(Data records)
***

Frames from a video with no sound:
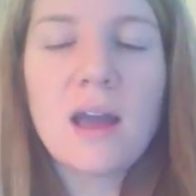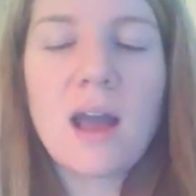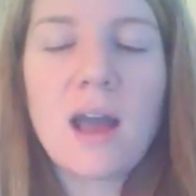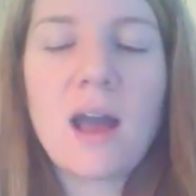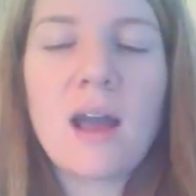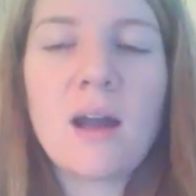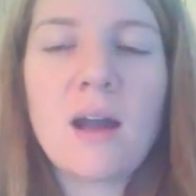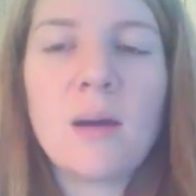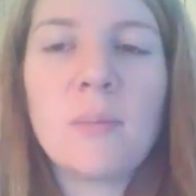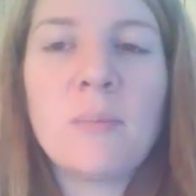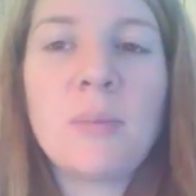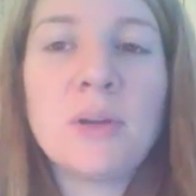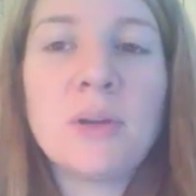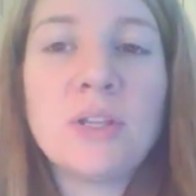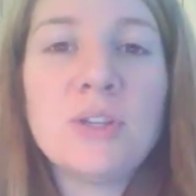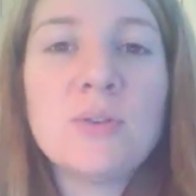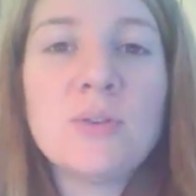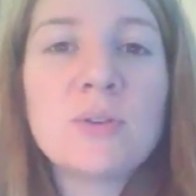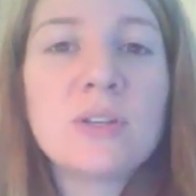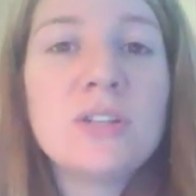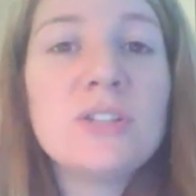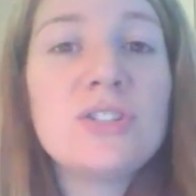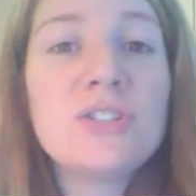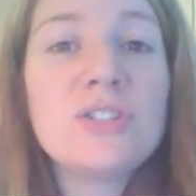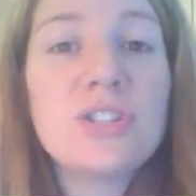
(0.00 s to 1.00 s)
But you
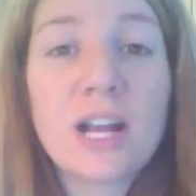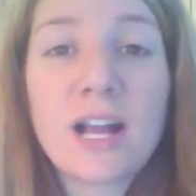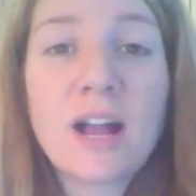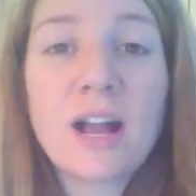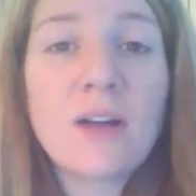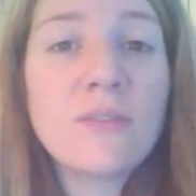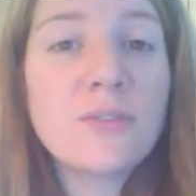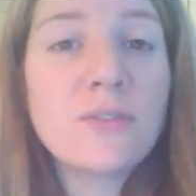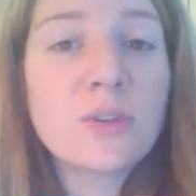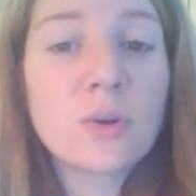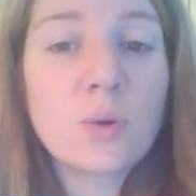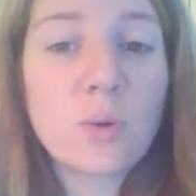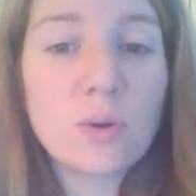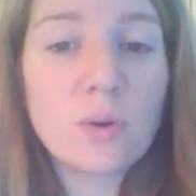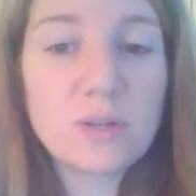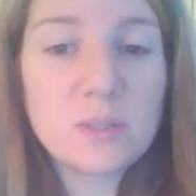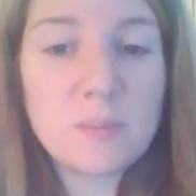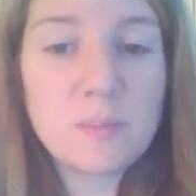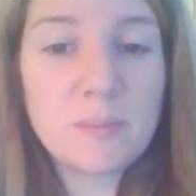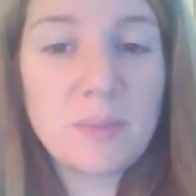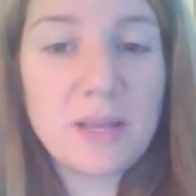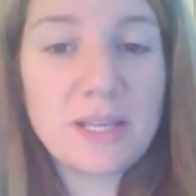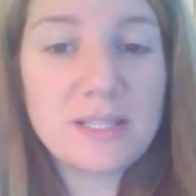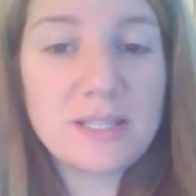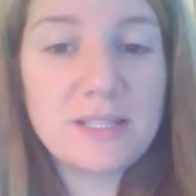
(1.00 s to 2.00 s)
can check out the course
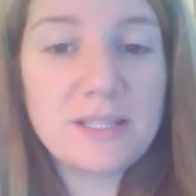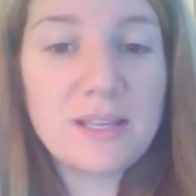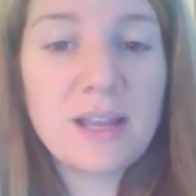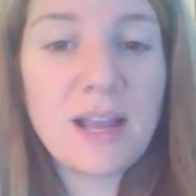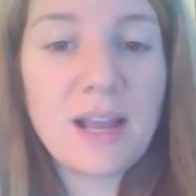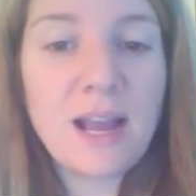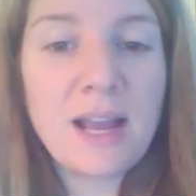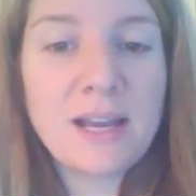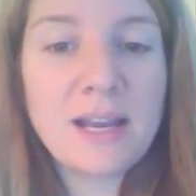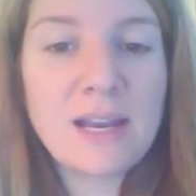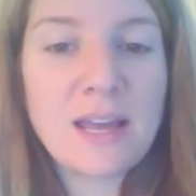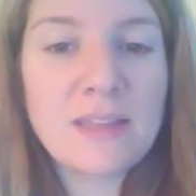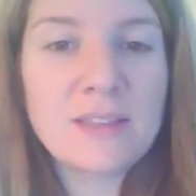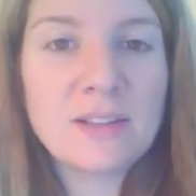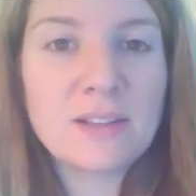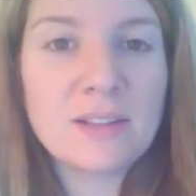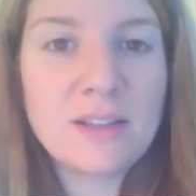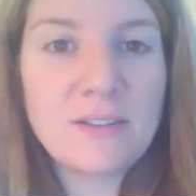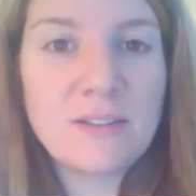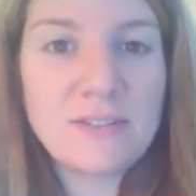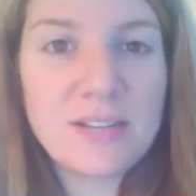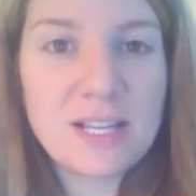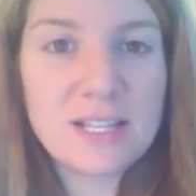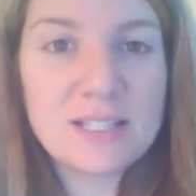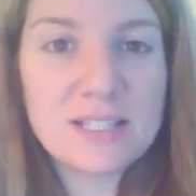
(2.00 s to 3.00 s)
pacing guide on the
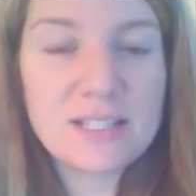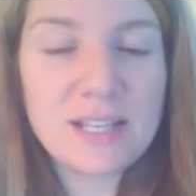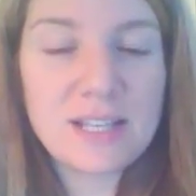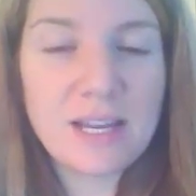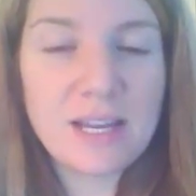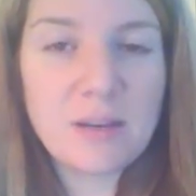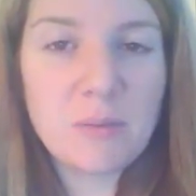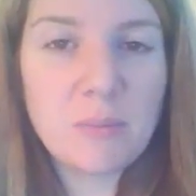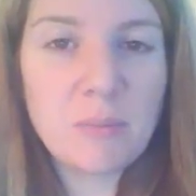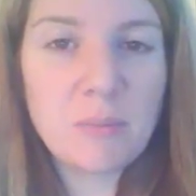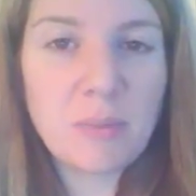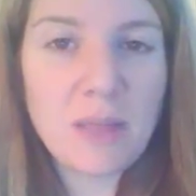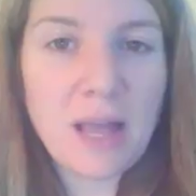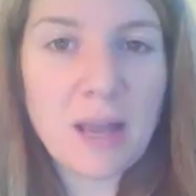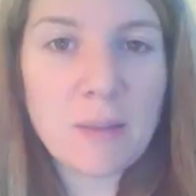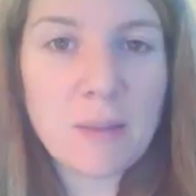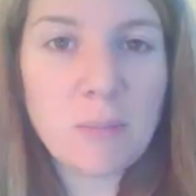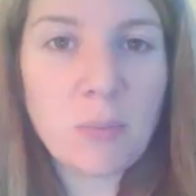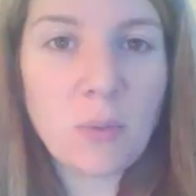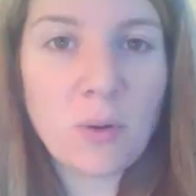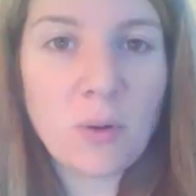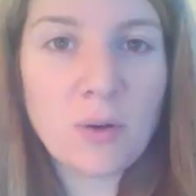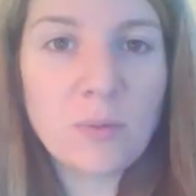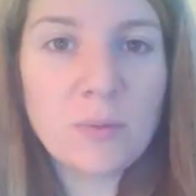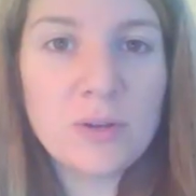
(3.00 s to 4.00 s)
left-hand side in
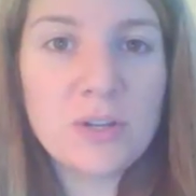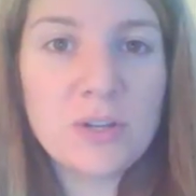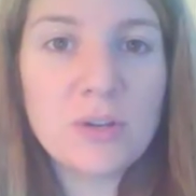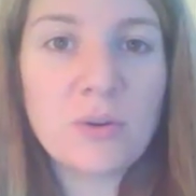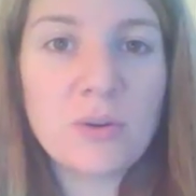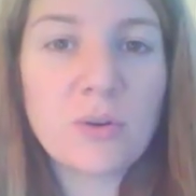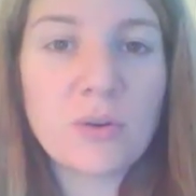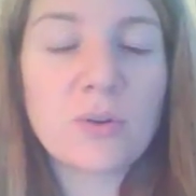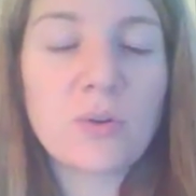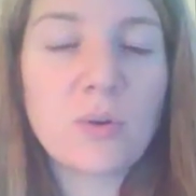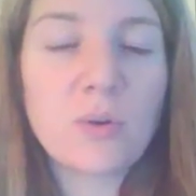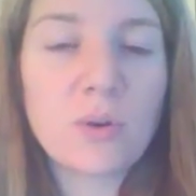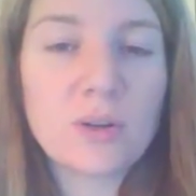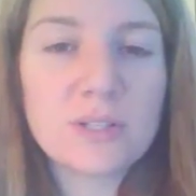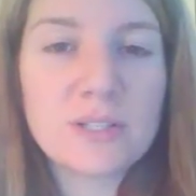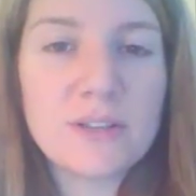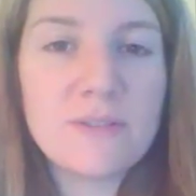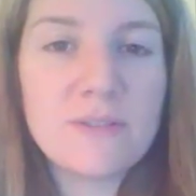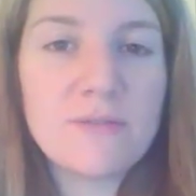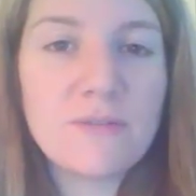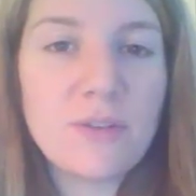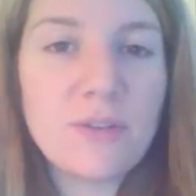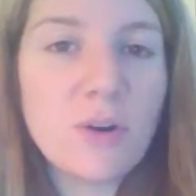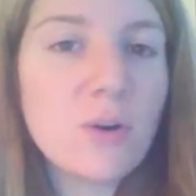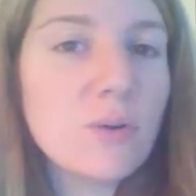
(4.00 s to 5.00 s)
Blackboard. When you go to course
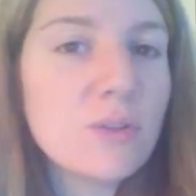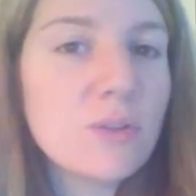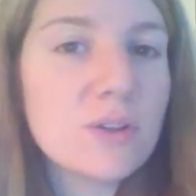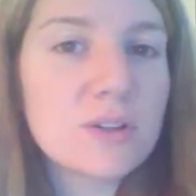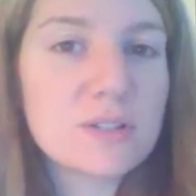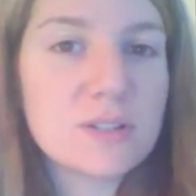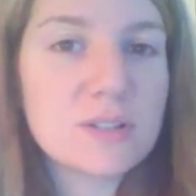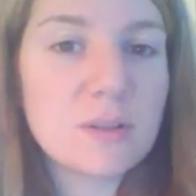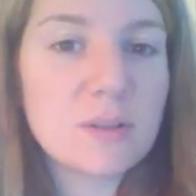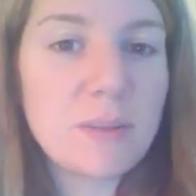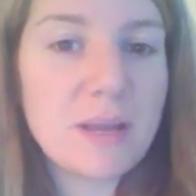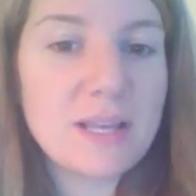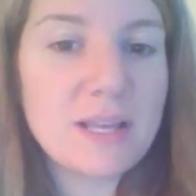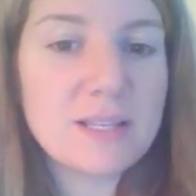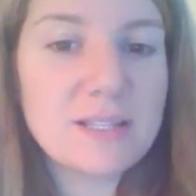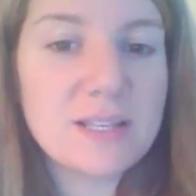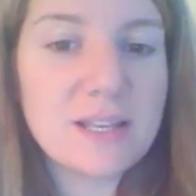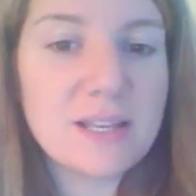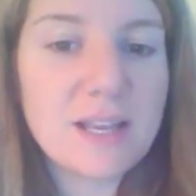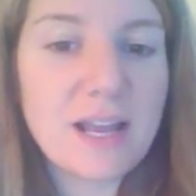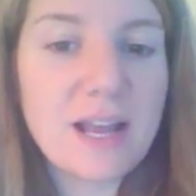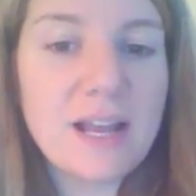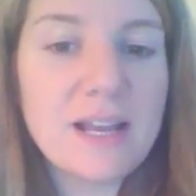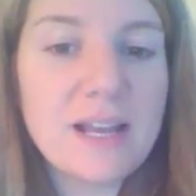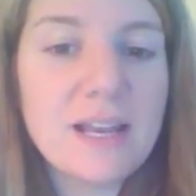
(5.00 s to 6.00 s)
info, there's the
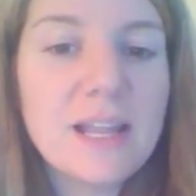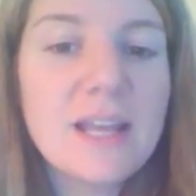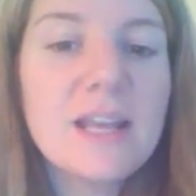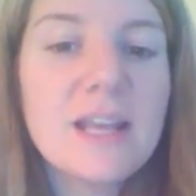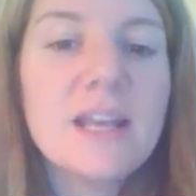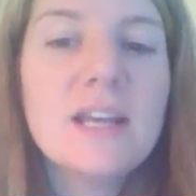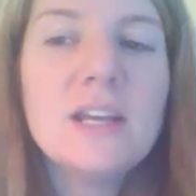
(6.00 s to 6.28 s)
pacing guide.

***

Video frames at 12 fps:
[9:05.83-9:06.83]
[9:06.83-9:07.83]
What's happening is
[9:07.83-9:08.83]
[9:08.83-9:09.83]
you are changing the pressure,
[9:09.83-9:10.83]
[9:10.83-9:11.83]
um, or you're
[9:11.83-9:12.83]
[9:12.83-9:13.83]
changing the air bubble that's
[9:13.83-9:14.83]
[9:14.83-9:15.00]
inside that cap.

***

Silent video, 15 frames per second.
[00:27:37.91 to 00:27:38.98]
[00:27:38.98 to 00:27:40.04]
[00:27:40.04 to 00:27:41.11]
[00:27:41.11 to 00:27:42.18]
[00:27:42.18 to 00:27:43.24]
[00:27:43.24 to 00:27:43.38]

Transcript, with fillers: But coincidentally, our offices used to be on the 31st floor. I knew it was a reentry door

***

## Task description:
Out of the data above, transcribe exactly and only the lines starting with the line that has "[00:27:42.18 to 00:27:43.24]" and going on through the line that has "Transcript, with fillers: But", both included.

## Your solution:
[00:27:42.18 to 00:27:43.24]
[00:27:43.24 to 00:27:43.38]

Transcript, with fillers: But coincidentally, our offices used to be on the 31st floor. I knew it was a reentry door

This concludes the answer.